Yes. Thank you. I appreciate your question. So obviously, we have looked at many of other flu studies to understand endpoint and symptoms in relationship to that patient pollution. There’s a series of key secondary endpoints as we’ll be looking at more details, time to resolution, time to progression.
There would be obviously more detailed analysis of all the symptoms..
Our next question is from Yasmeen Rahimi with Roth Capital..
Paul on for Yasmeen. Thanks for taking my question. So, first, I just wanted to ask about -- again about RSVP.
Can you talk more about the confirmation of RSV diagnosis and the optimal window for the study? And can PCR be used to determine quantitatively if patients’ viral loads fall in the optimal range for intervention?.
So, we are using [indiscernible] and it’s a PCR when the patient show up at the clinic within the 48 hours of the window, so which confirm at the side. And there will be a centralized also PCR that we do afterward..

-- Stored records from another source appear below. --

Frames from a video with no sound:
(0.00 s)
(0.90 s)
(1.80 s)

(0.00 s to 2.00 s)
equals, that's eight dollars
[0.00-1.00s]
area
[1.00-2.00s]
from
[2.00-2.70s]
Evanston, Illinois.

Okay. And just one more question.
Can you give some more color on what the profile of viremic patient would look like in the next portion of the EDP-514 study?.

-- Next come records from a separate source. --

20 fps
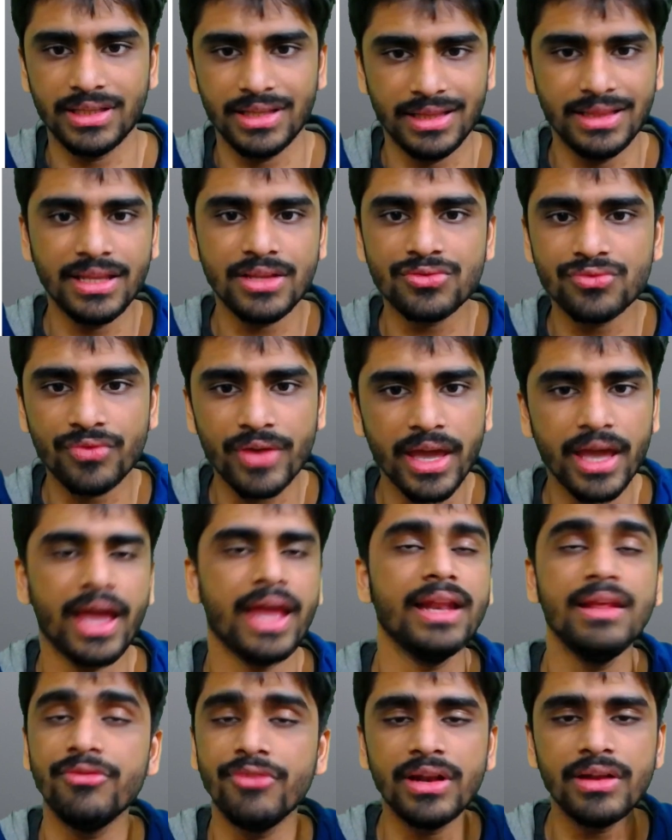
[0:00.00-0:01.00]
in this way,
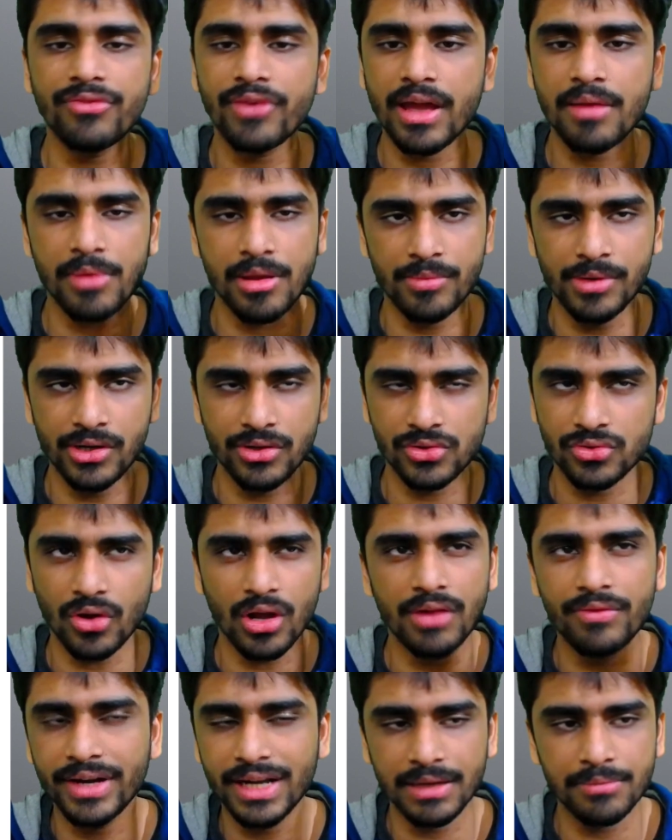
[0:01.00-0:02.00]
and even if I'm able to
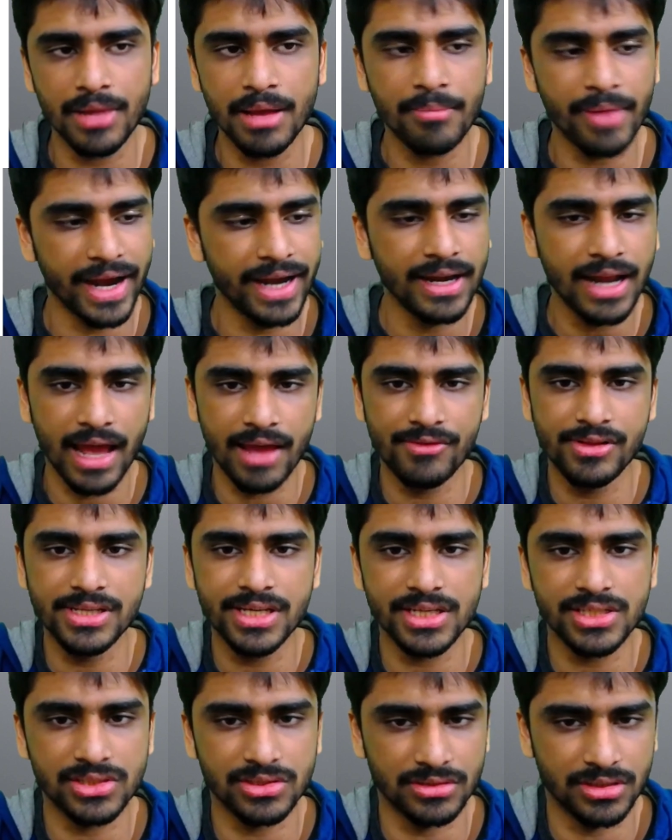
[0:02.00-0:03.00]
solve it in my mind, I will
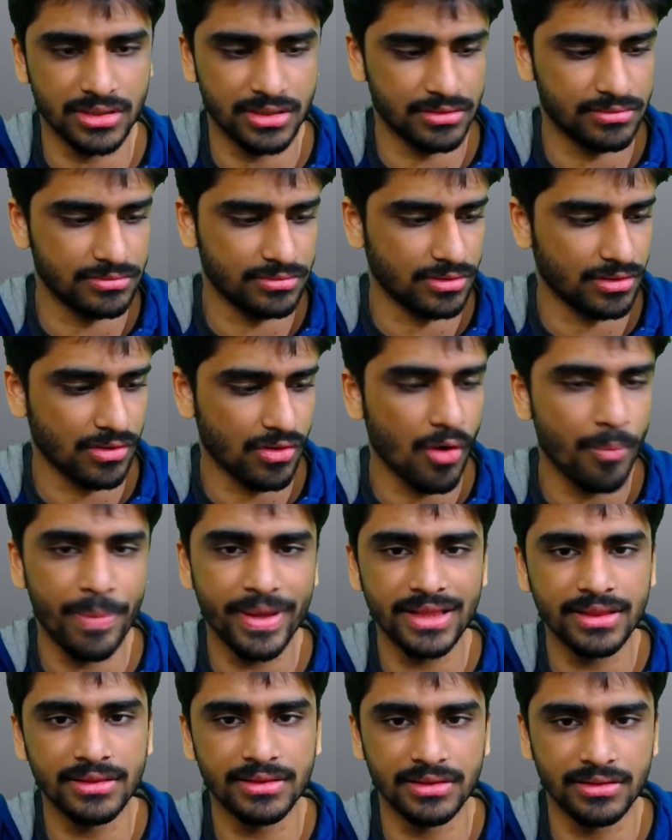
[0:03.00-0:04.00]
just
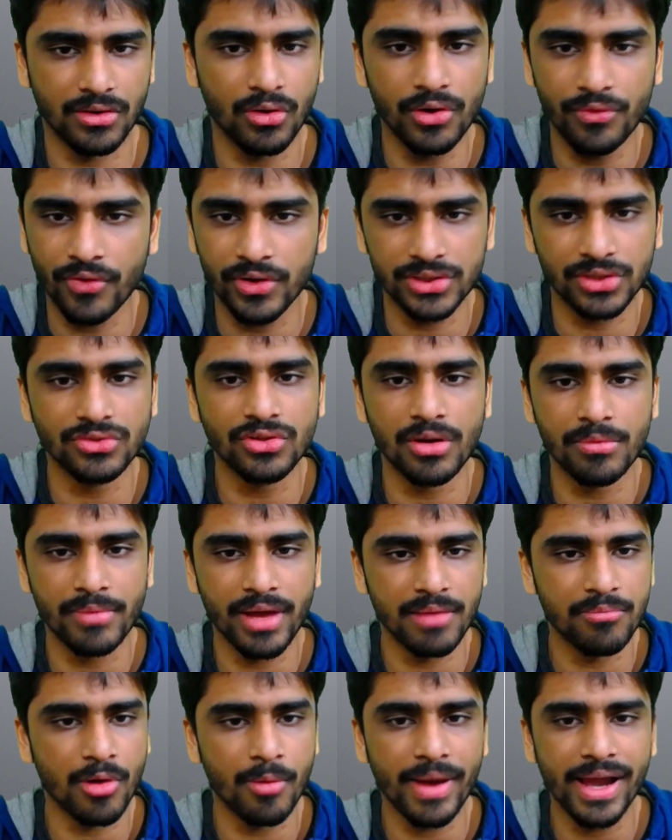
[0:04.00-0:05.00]
open Codeforces on
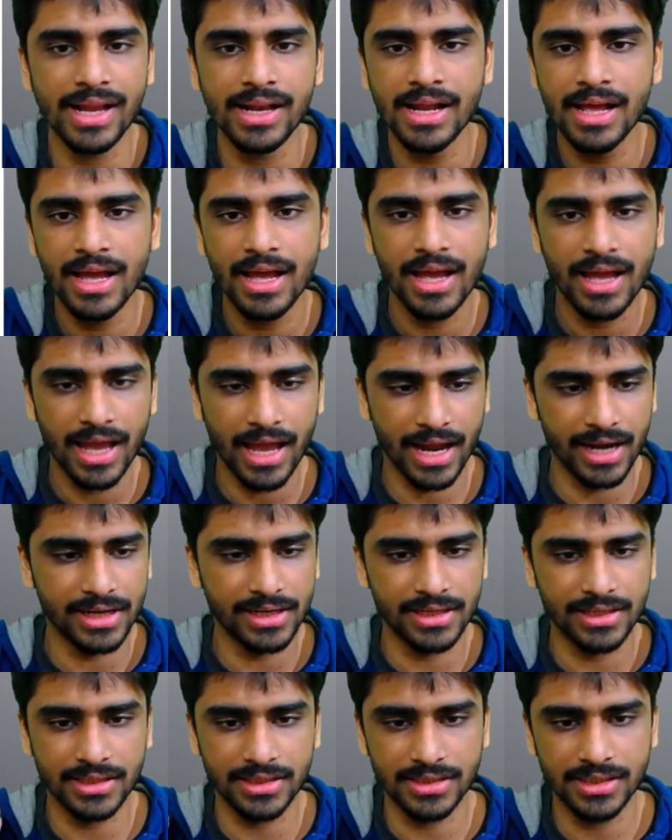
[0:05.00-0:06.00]
my mobile
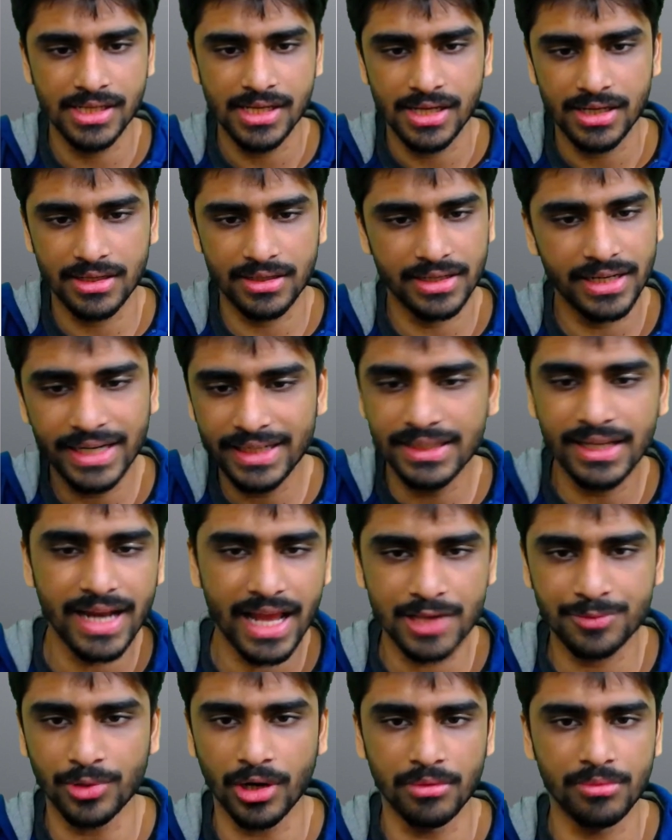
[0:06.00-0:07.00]
and read the
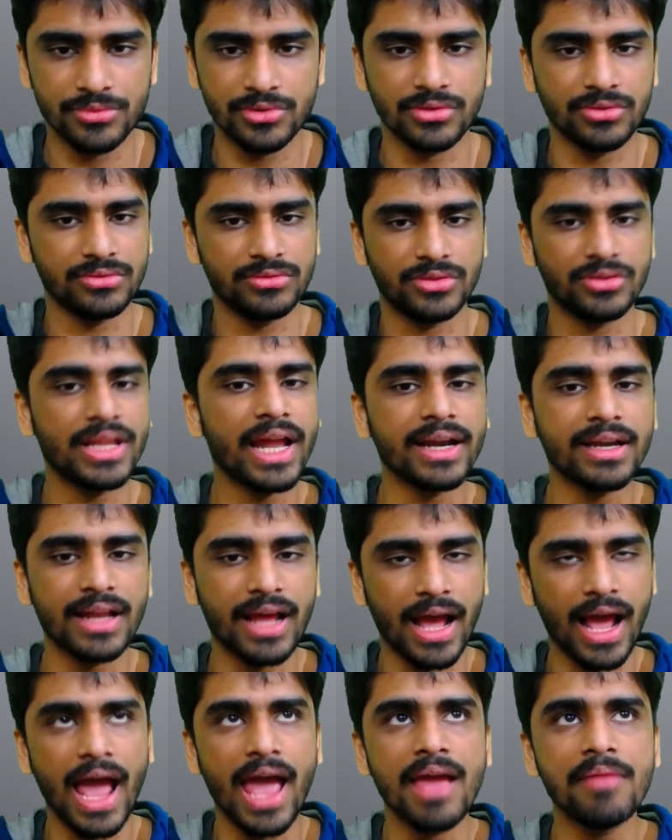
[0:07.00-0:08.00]
next problem. So
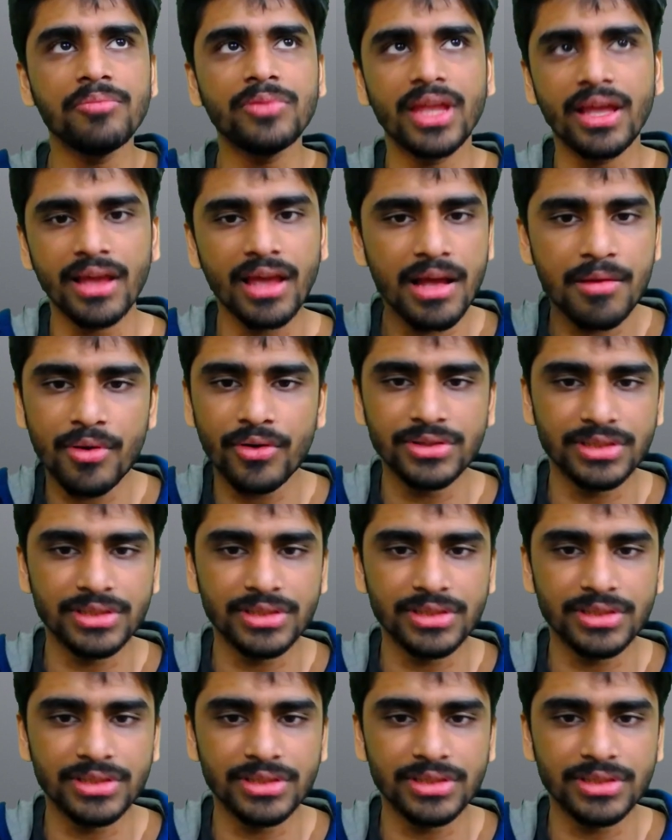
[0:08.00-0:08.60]
that I am thinking about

Say that one more time, please?.
I was wondering what the profile for viremic patient in the next portion of the EDP-514 study would look like?.
The profile of -- for 514 for the HBV. Okay. So, I didn’t -- you switched to the HBV. So, there will be patients who are viremic.

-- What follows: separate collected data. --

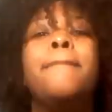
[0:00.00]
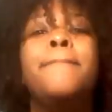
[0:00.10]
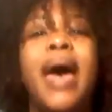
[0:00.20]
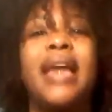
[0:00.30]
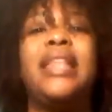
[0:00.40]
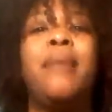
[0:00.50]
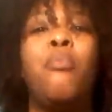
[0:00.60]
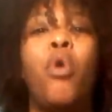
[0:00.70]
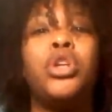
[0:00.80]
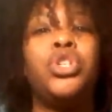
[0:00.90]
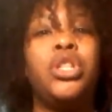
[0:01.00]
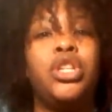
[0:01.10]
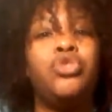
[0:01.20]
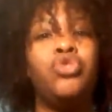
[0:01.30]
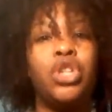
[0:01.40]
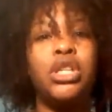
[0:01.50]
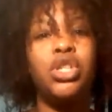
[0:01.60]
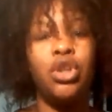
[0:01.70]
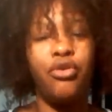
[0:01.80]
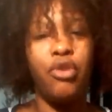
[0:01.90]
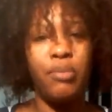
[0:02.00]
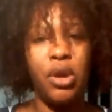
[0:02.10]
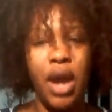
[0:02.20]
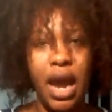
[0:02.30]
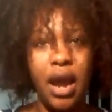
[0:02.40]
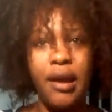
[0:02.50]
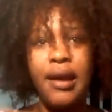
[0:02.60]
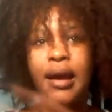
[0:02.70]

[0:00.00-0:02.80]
back that moisture that you just took from your hair.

Obviously you a higher level of HBV DNA than the nuc-suppressed that could be either naïve of treatments or they could have received treatment that I think washing window where they don’t receive any treatment, but they have to show an elevated level of HBV DNA at country..
Your next question is from Akash Tewari with Wolfe Research..
So, maybe on the RSV trial, maybe a little bit color on why you chose AUC symptom benefit as your Phase 2b primary endpoint versus maybe like a baseline viral load or something they use in Phase 1, or some of the flu trials? Would love to get some detail on that.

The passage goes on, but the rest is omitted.